*** Material provided Section Begins ***

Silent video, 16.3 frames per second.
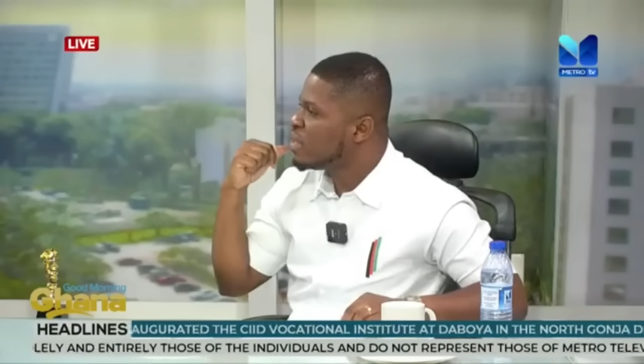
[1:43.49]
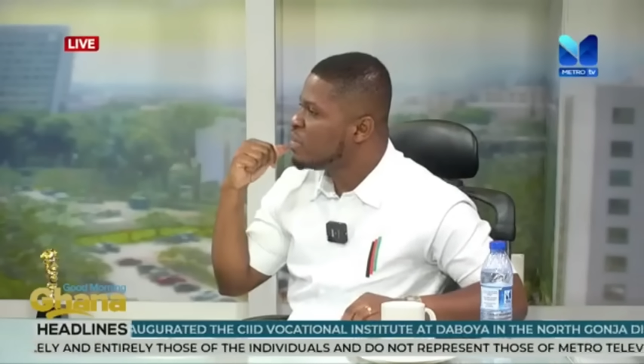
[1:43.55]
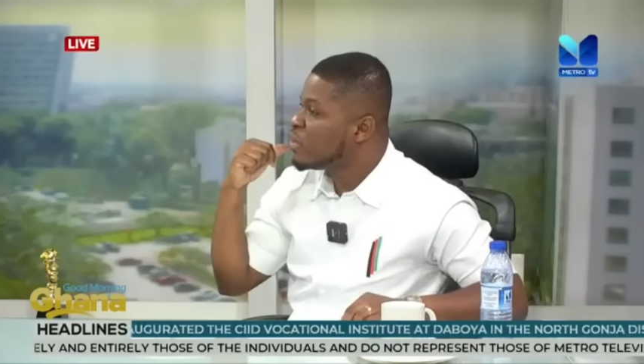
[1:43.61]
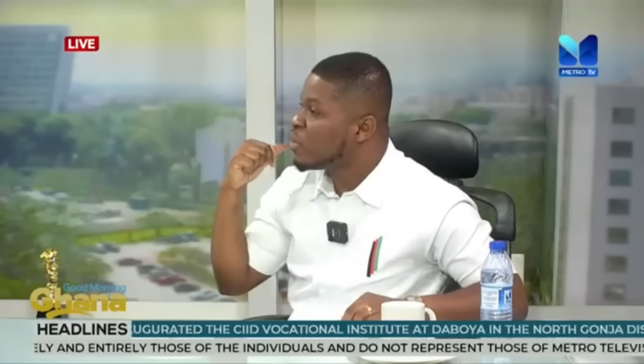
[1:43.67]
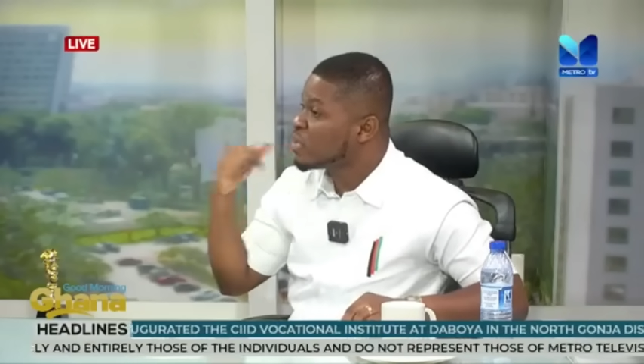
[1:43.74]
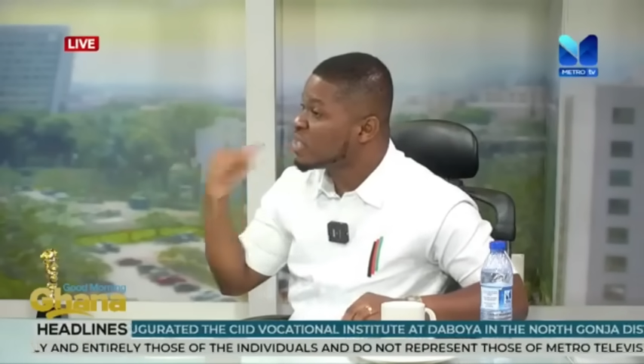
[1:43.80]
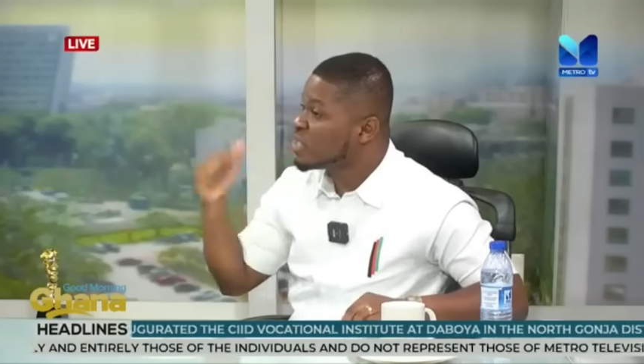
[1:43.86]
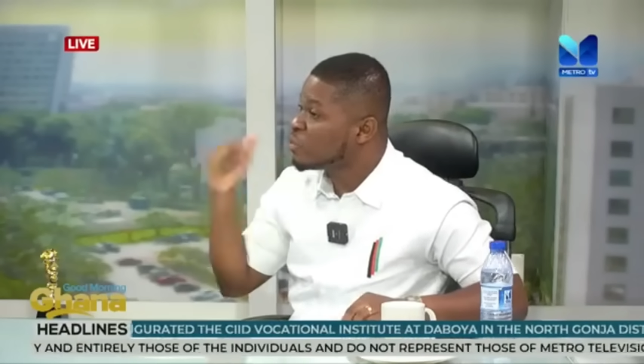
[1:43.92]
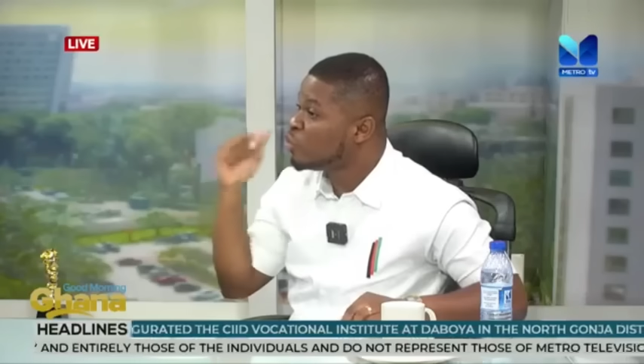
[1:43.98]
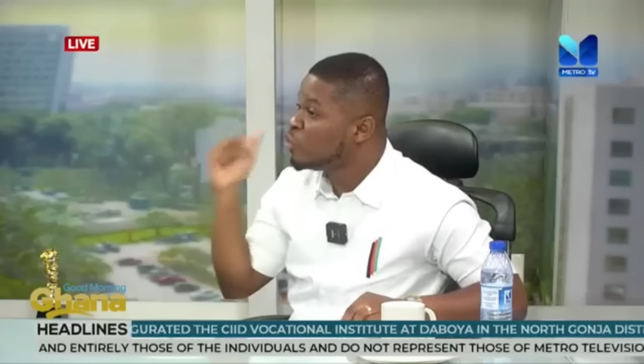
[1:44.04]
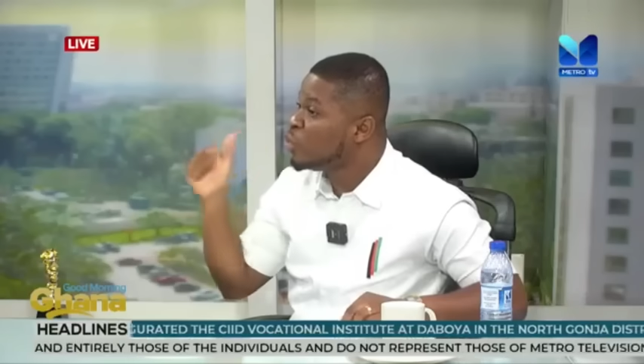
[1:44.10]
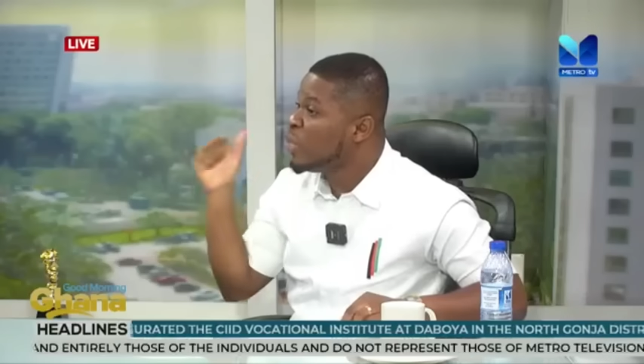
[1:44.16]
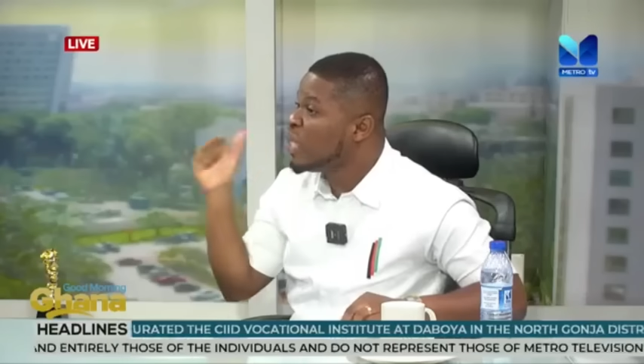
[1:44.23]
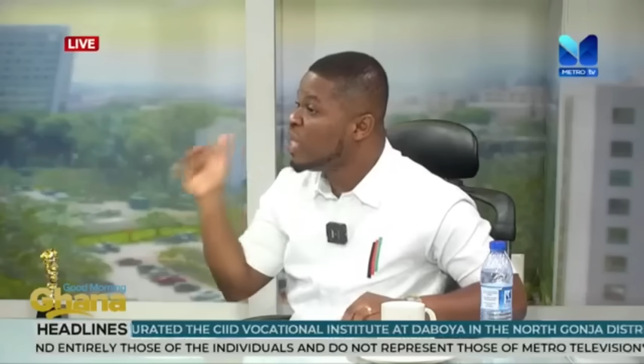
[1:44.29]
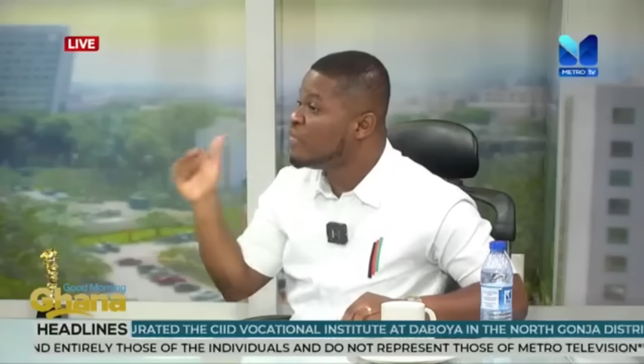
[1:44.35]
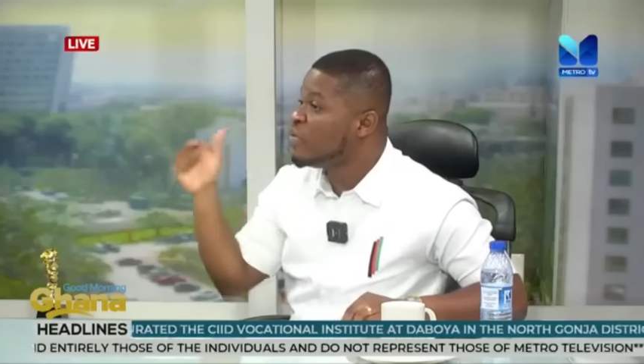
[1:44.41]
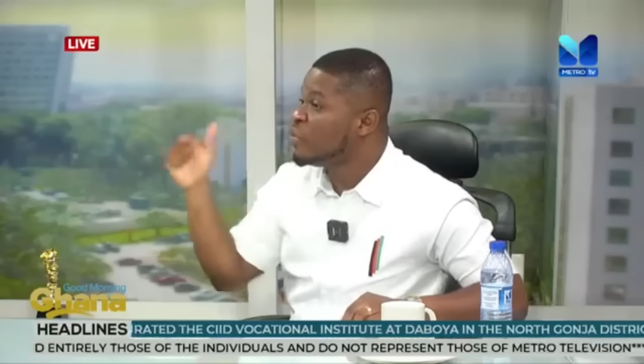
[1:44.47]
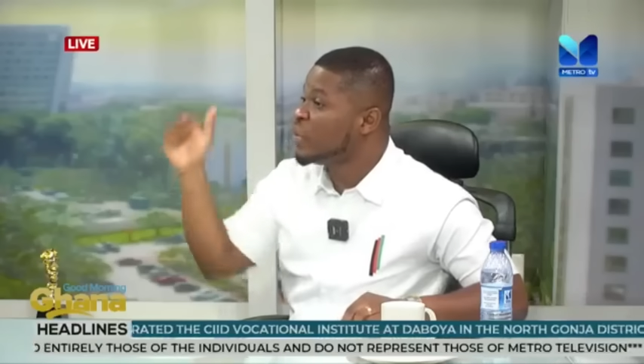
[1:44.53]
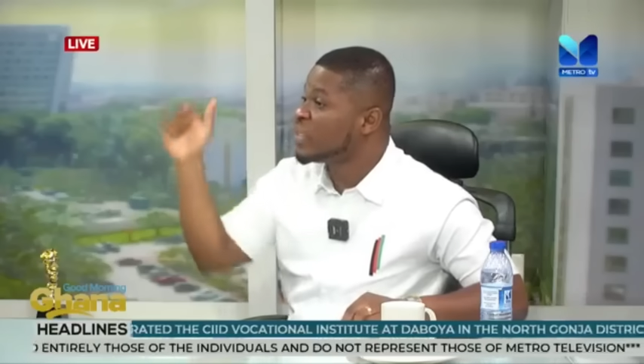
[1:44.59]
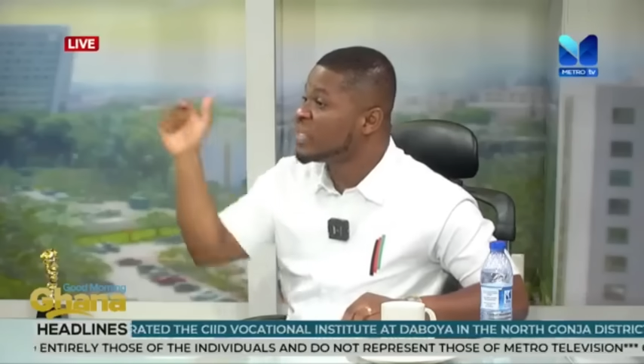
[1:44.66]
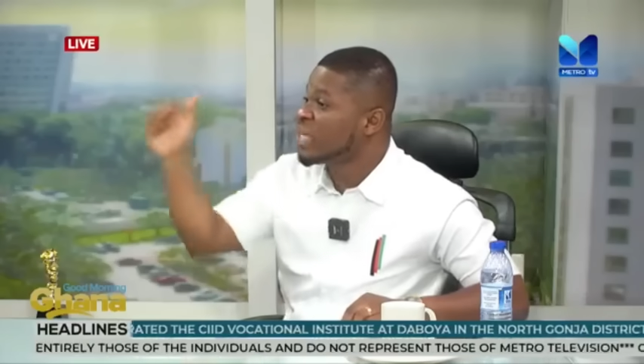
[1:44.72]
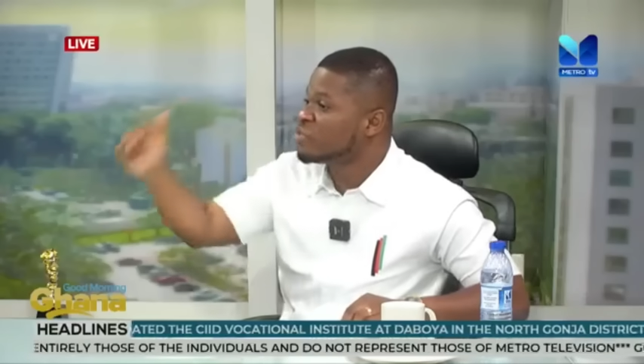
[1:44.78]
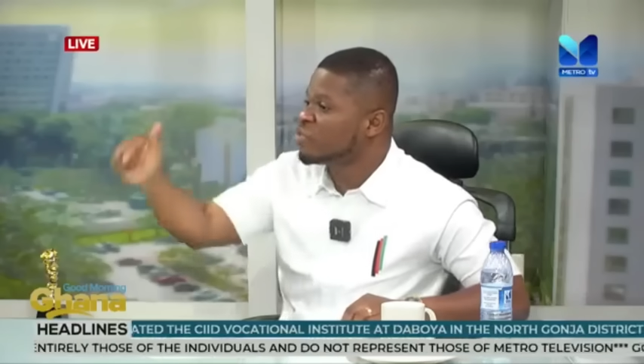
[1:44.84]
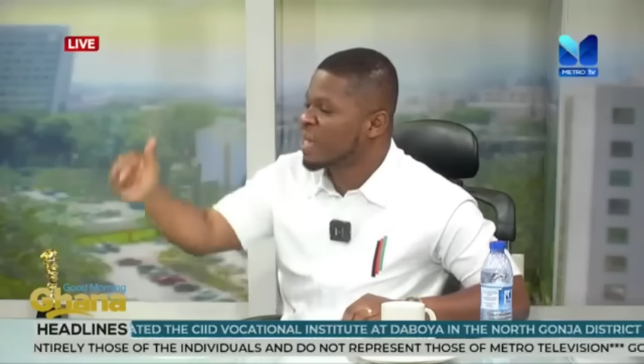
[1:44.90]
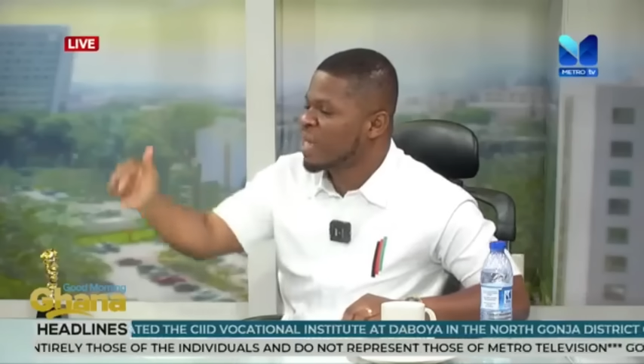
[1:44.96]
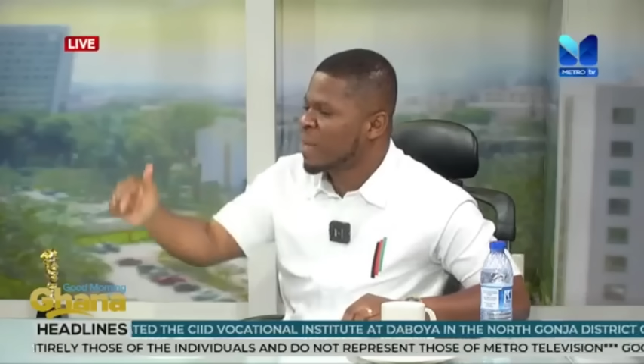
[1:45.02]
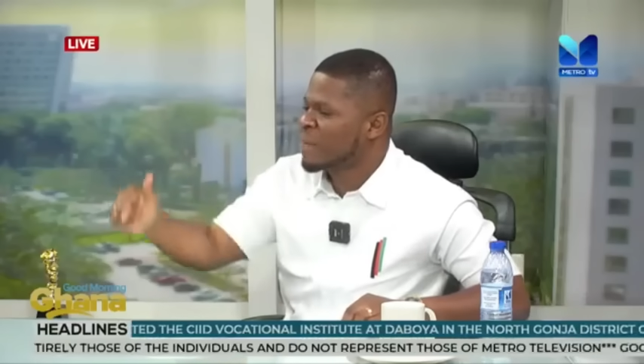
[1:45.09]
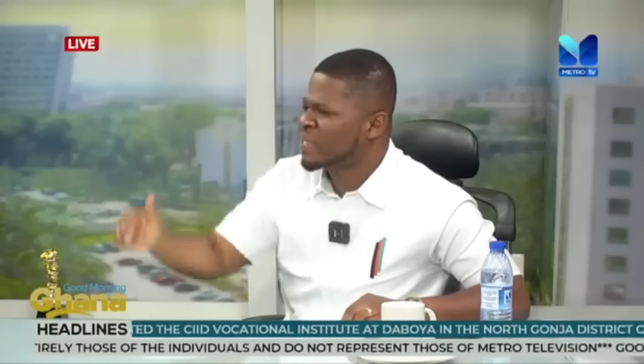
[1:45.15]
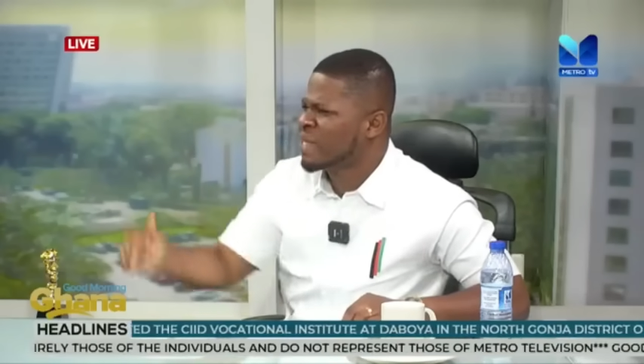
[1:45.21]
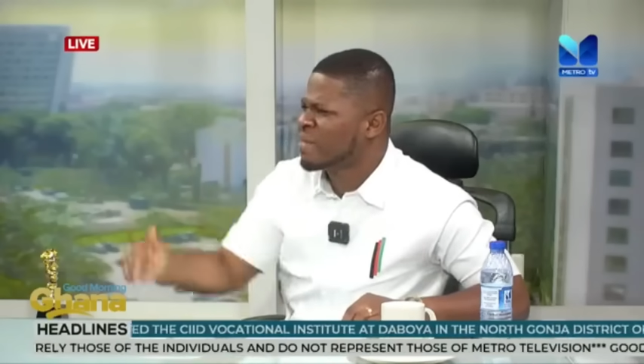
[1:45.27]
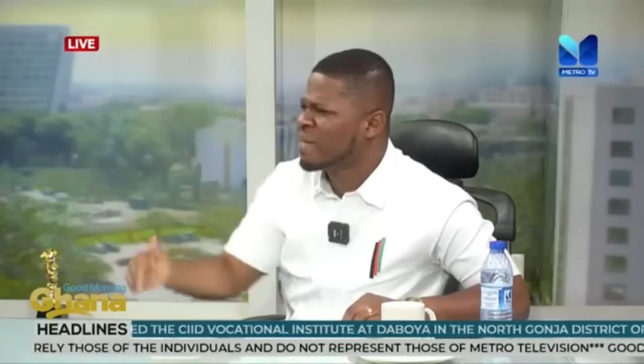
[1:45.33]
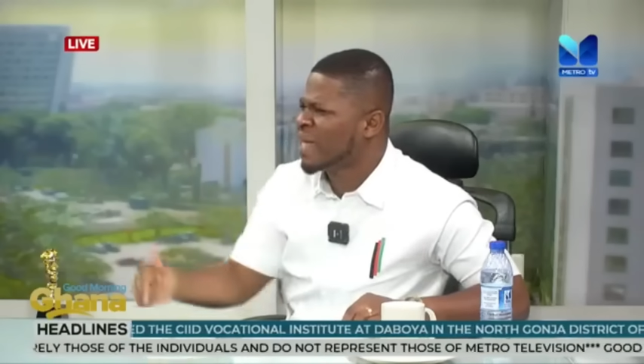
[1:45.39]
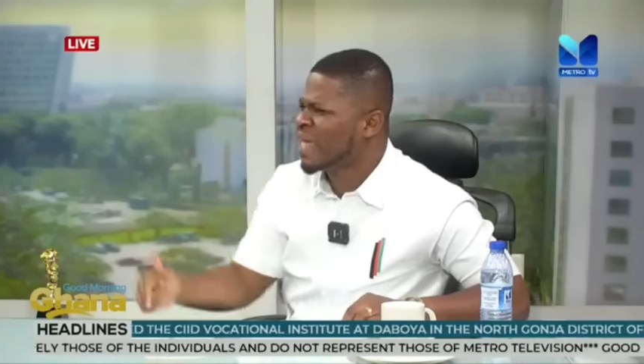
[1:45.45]
Because should we even return to the
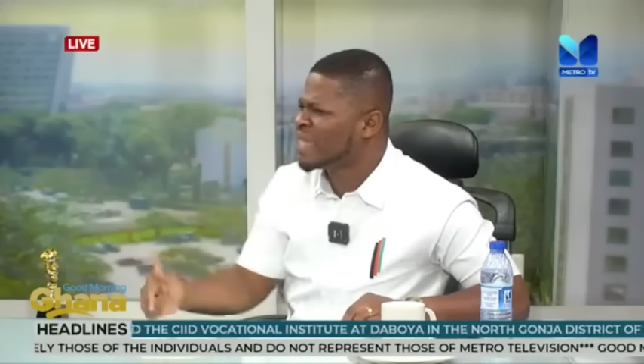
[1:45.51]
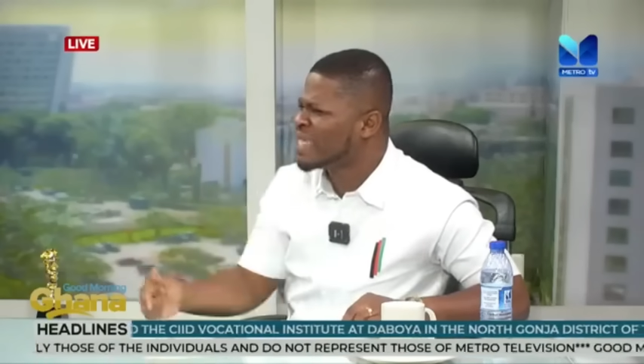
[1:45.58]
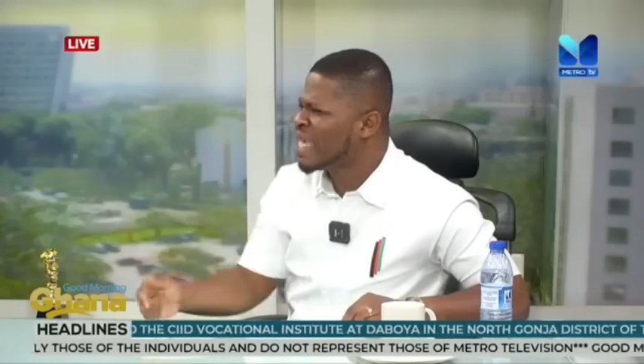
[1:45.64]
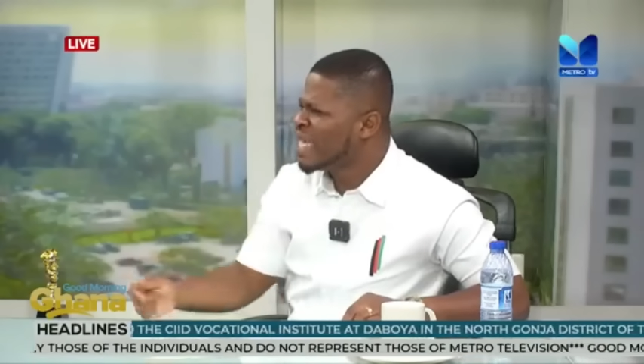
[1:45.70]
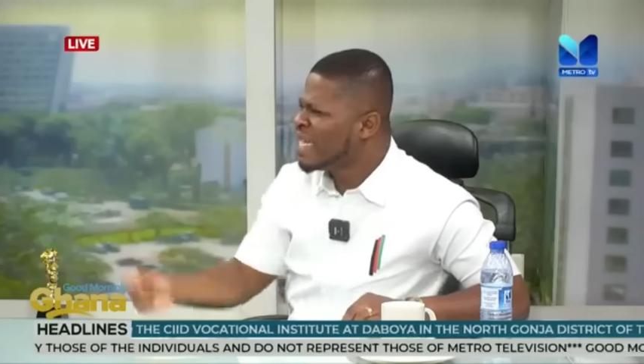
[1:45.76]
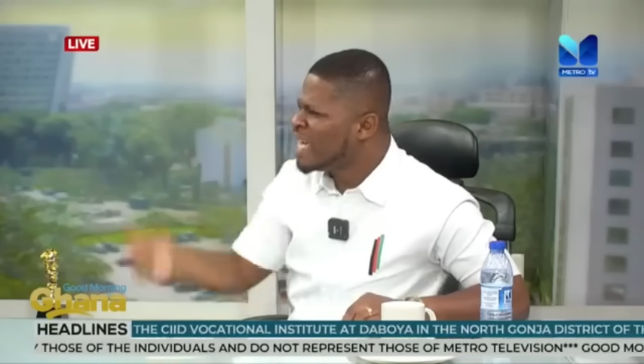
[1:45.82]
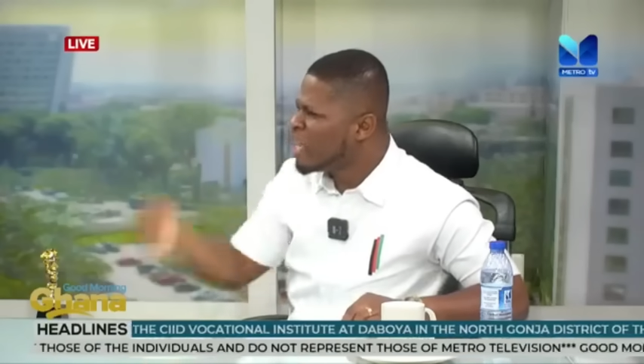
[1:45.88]
capital market,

*** Material provided Section Ends ***

**About this task:**
Set down the data above word for word, leaving every picture out.

**Task result:**
Silent video, 16.3 frames per second.
[1:43.49]
[1:43.55]
[1:43.61]
[1:43.67]
[1:43.74]
[1:43.80]
[1:43.86]
[1:43.92]
[1:43.98]
[1:44.04]
[1:44.10]
[1:44.16]
[1:44.23]
[1:44.29]
[1:44.35]
[1:44.41]
[1:44.47]
[1:44.53]
[1:44.59]
[1:44.66]
[1:44.72]
[1:44.78]
[1:44.84]
[1:44.90]
[1:44.96]
[1:45.02]
[1:45.09]
[1:45.15]
[1:45.21]
[1:45.27]
[1:45.33]
[1:45.39]
[1:45.45]
Because should we even return to the
[1:45.51]
[1:45.58]
[1:45.64]
[1:45.70]
[1:45.76]
[1:45.82]
[1:45.88]
capital market,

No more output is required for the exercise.